The Schulrath, however, sent nothing but an answer to the effect that he was beside himself with delight at the charming presents, and would come to express his thanks in person, and to settle up with the advocate, by the end of the following week at latest. The little dash of bitter flavour which was perceptible to the taste in this unexpected answer of the too happy Schulrath, was by no means sweetened away by the arrival at this moment of the messenger of the Inheritance Office, with Heimlicher von Blaise’s first proceedings in the matter of the plaint lodged against him, consisting of a petition for three weeks’ grace within which to lodge answers, a delay which the Court had readily accorded.
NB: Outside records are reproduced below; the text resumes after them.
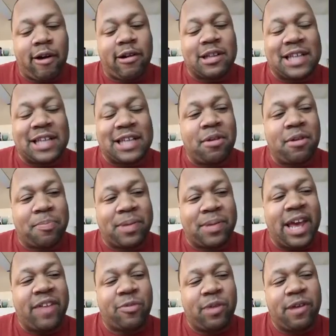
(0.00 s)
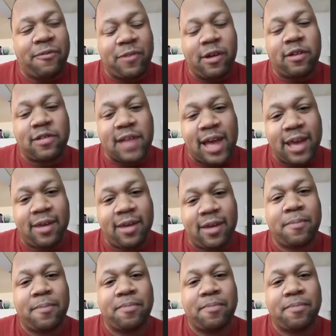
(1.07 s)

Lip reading: Samuel plays when he feels like it.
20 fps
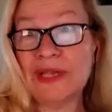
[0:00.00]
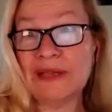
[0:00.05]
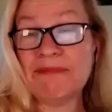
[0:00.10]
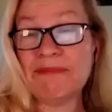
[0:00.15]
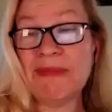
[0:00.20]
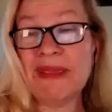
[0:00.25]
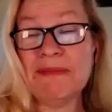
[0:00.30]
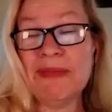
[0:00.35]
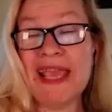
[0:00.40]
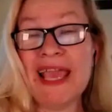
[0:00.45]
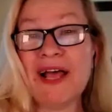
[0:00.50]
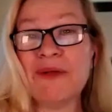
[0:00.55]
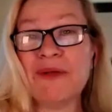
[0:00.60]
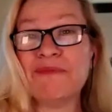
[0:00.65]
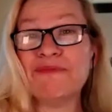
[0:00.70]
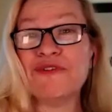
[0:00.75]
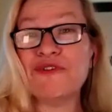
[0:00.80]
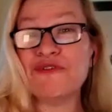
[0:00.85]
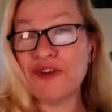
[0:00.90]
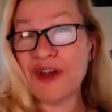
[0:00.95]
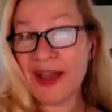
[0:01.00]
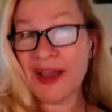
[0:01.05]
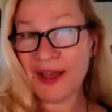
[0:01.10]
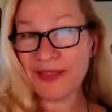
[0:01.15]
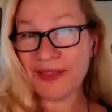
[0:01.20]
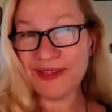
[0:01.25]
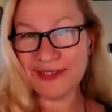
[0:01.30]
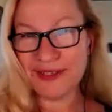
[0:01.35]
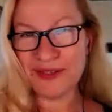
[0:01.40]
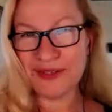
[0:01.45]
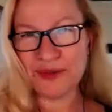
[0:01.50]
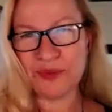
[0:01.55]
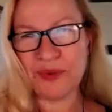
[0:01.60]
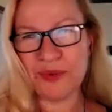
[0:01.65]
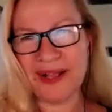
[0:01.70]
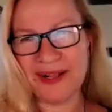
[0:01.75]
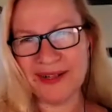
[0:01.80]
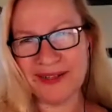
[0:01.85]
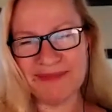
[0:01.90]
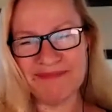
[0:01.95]
it may be helpful for others as
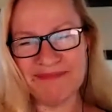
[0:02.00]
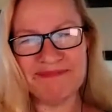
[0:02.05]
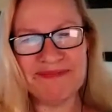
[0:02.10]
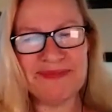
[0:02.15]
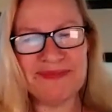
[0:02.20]
well.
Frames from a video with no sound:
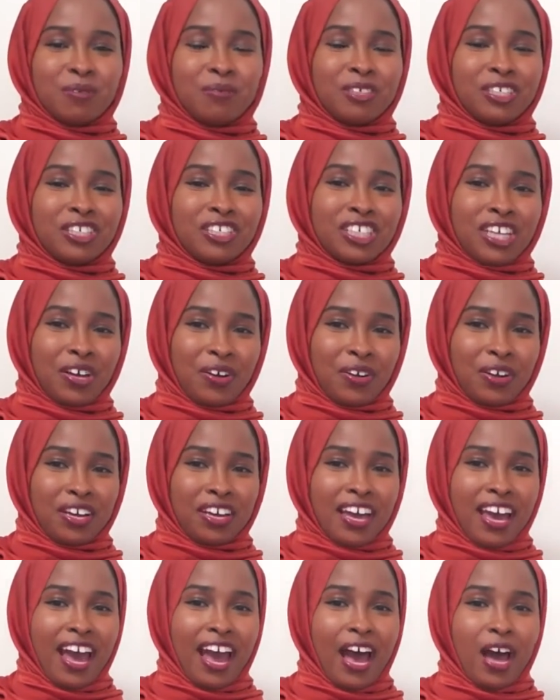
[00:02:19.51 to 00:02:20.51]
will be
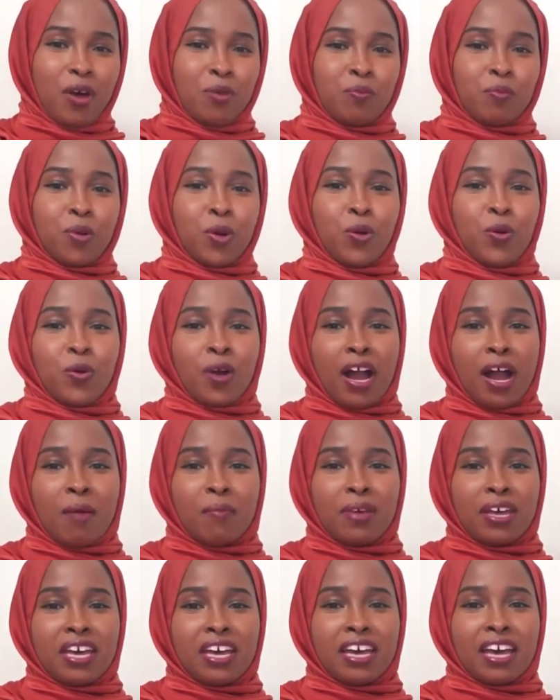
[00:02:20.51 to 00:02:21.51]
sharing how
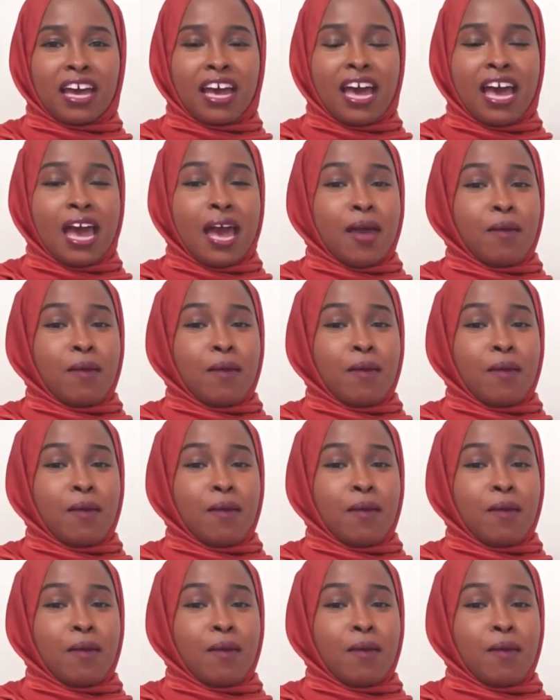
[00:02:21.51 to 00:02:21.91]
programming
Siebenkæs, as his own poor’s advocate, lived in the sure and certain hope that the promised land of inheritance, flowing with milk and honey, would be reached by his children, though he would in all probability have long ere that time perched in the wilderness of the law; for justice is given to recompensing the children, and the children’s children, for the uprightness of the fathers, and for the goodness of their cause. It was more or less in convenient, at the same time, to have nothing to live upon during one’s own lifetime. The Russian Trinity dollar—for which the Schulrath hadn’t even paid as yet—couldn’t be lived upon, and there were but one or two queue ducats remaining of the treasury chest provided by Leibgeber, for the carrying on of operations against the Heimlicher. This gold coin and those few silver ones were (although I have said nothing about it till now) the entire money contents remaining in the Leibgeberian saviour’s scrip, and indeed none but a true disciple and follower of the Saviour could be expected to hold out upon them. My silence on this matter of the emptying of the coin cabinet may perhaps be accepted in evidence of the fact that I try as much as I can to avoid mentioning anything calculated to give my readers pain.
“Oh! I shall get on somehow or other,” said Siebenkæs quite gleefully, as he set to work harder than ever at his writing, with the view of getting a considerable haul of money into the house, at the earliest moment possible, in the shape of payment for his ‘Selection from the Devil’s Papers.’